这对他而言并不是什么值得珍藏的记忆,贫穷的生活总会伴随着父母无望地争吵,絮絮叨叨没完没了,这是他不愿去理睬的荒诞的前半生。
贫穷像一张巨网网住了他的前半生,此后哪怕是软红香土、纸醉金迷也抹不掉留在骨子里的怯懦。
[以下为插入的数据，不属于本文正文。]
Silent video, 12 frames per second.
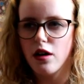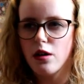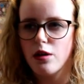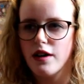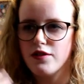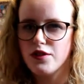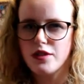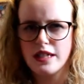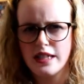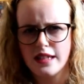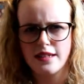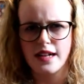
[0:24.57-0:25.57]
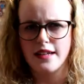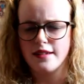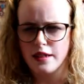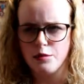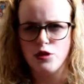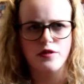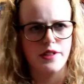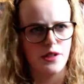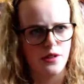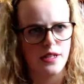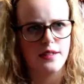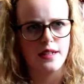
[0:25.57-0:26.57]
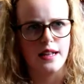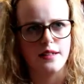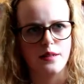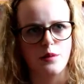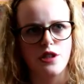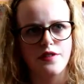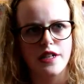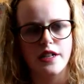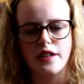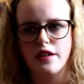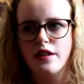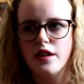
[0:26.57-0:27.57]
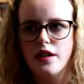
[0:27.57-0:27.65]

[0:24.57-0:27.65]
oh, have you seen this classic movie or this classic movie? And I go,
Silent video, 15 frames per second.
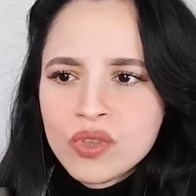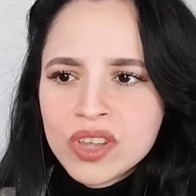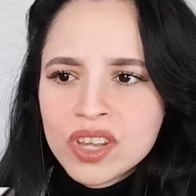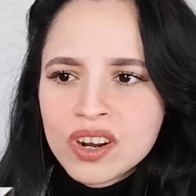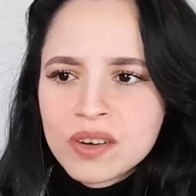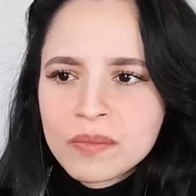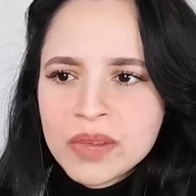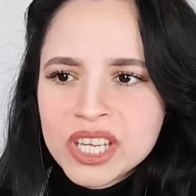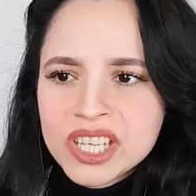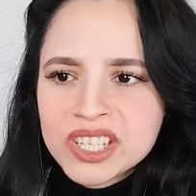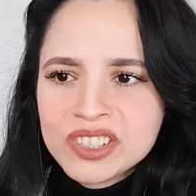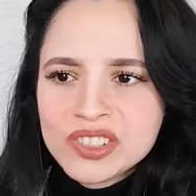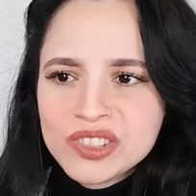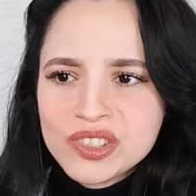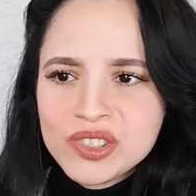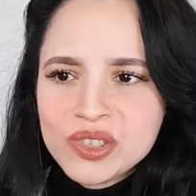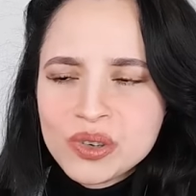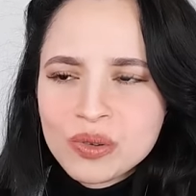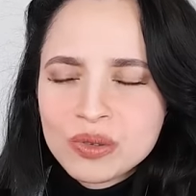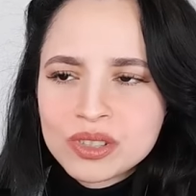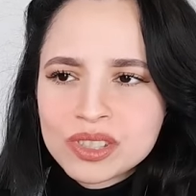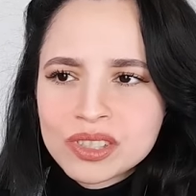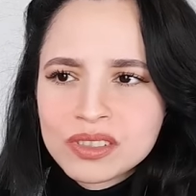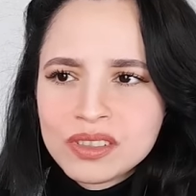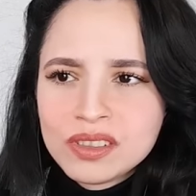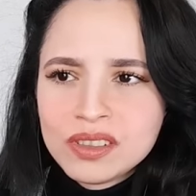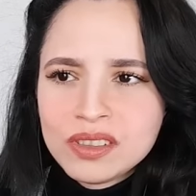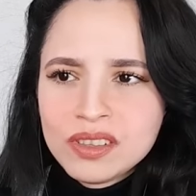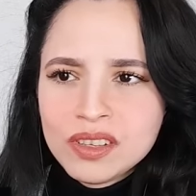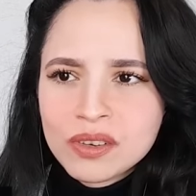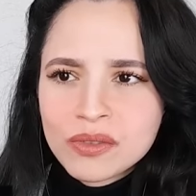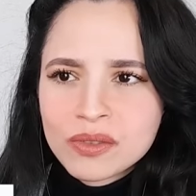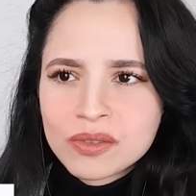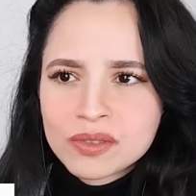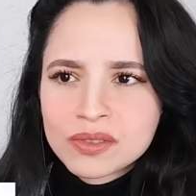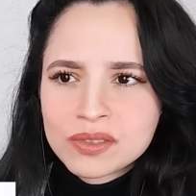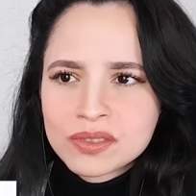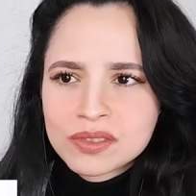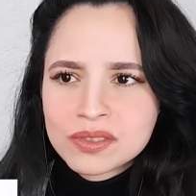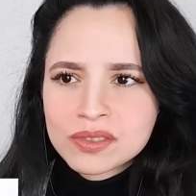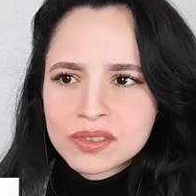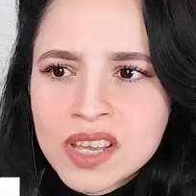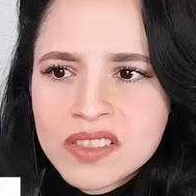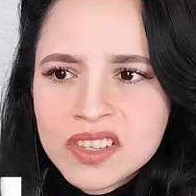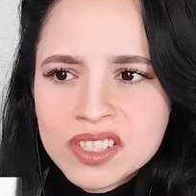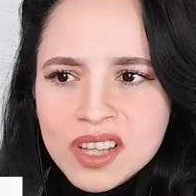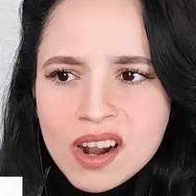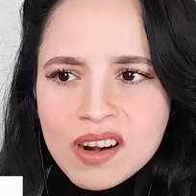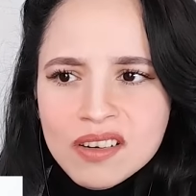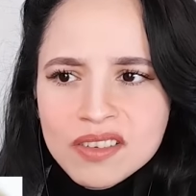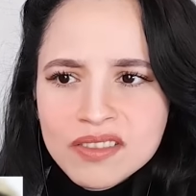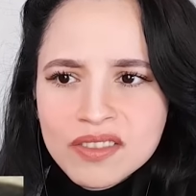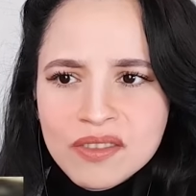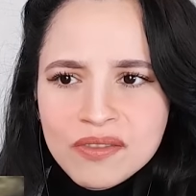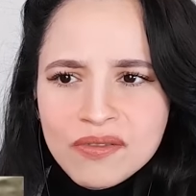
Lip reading: they are making jokes and the others. These are their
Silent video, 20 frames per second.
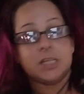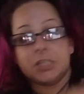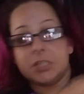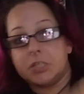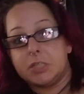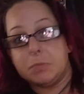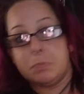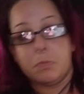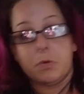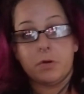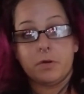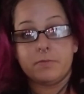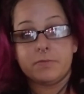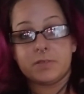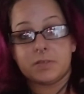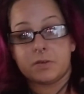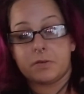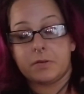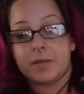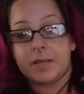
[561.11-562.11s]
She moves
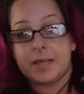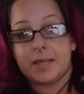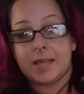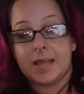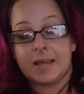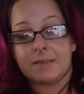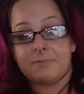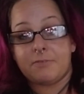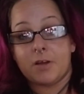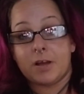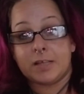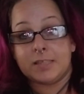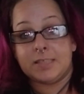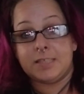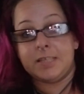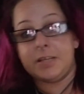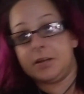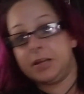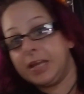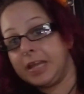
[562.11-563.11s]
so he can't fucking
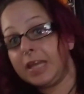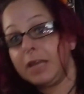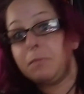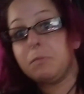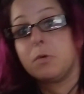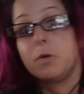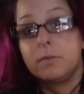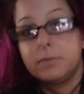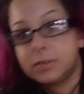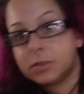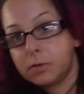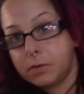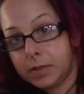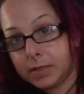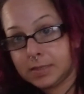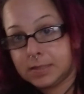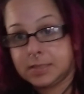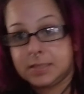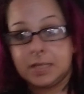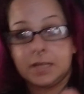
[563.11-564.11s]
see her. He moves so he
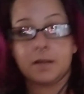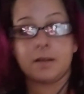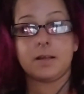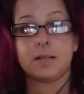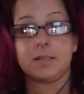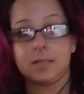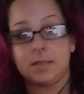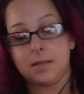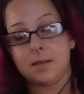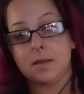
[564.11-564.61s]
can see her.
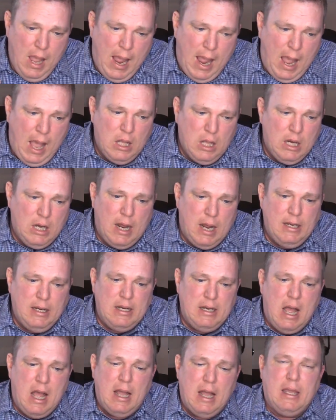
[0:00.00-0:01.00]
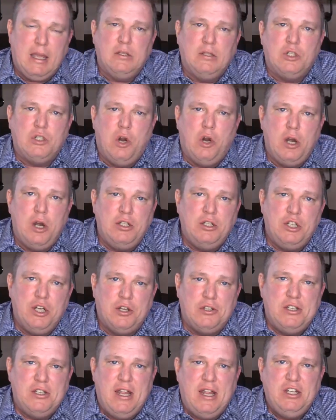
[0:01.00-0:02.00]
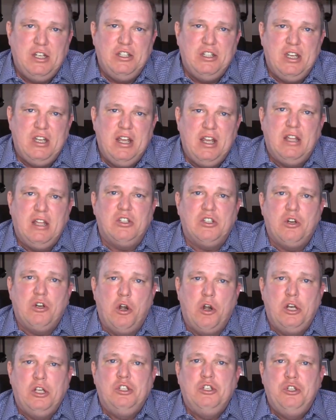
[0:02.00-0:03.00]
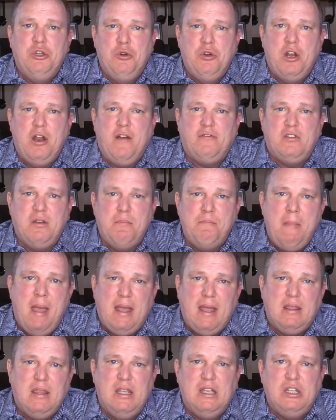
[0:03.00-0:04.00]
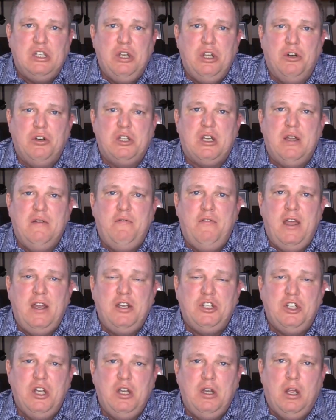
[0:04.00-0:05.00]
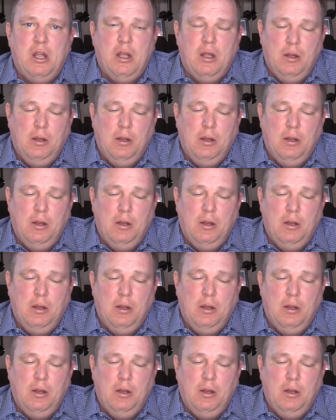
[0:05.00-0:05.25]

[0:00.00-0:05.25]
Alan and I did not get started. Chelsea agents didn't get started soon enough to make this year's convention.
他拒绝联系过往的一切人或事,好像只要将过去彻底割裂就可以自欺欺人。
他和苏荷从来都是两个世界的人。
今天正好下着雨。
汽车实在难行,江云只能就近找个地方把车停下,再步行过去。
雨水滴落在伞背上跳跃几下,淅淅沥沥的顺着伞骨滑落在地上发出沉闷的响声。
虽是早春,天气还带着凉意,却已经濛濛地有了一层绿意,半空中偶尔传来疏疏落落的几声鸟叫,听着有些凄凉。
这是一幢簇新的房子,坐落在街巷最深处,透着与周遭格格不入的精致感。
墙上的新漆还未斑驳,像是不久前刚刚经过一次修缮。
墙外却是衰草连天,一草一木皆丧着气,稀稀朗朗的梧桐叶一道垂着泪,连着黑沉沉的云无端给人一种颓败的感觉。
江云理理衣领,调整好嘴角的笑,确认全身上下再无半分不妥,这才按响了门铃。
开门的是个女人,几乎是看到他的第一眼她的眼中就噙满了泪水。
花白的头发杂乱的堆迭在一起,落在肩膀上一如荒原上的枯草。
江云有些不敢相信自己的眼睛,记忆里自己这位岳母总是娴静优雅的,通身是金钱堆迭出来的富足感,她看向自己的眼神总是不在意的,像打量一个无关紧要的小东西。
现在的她却穿着一身竹青色的旧旗袍局促不安地倚立在门口,面上的皱纹裹着愁苦,像一张过时的画。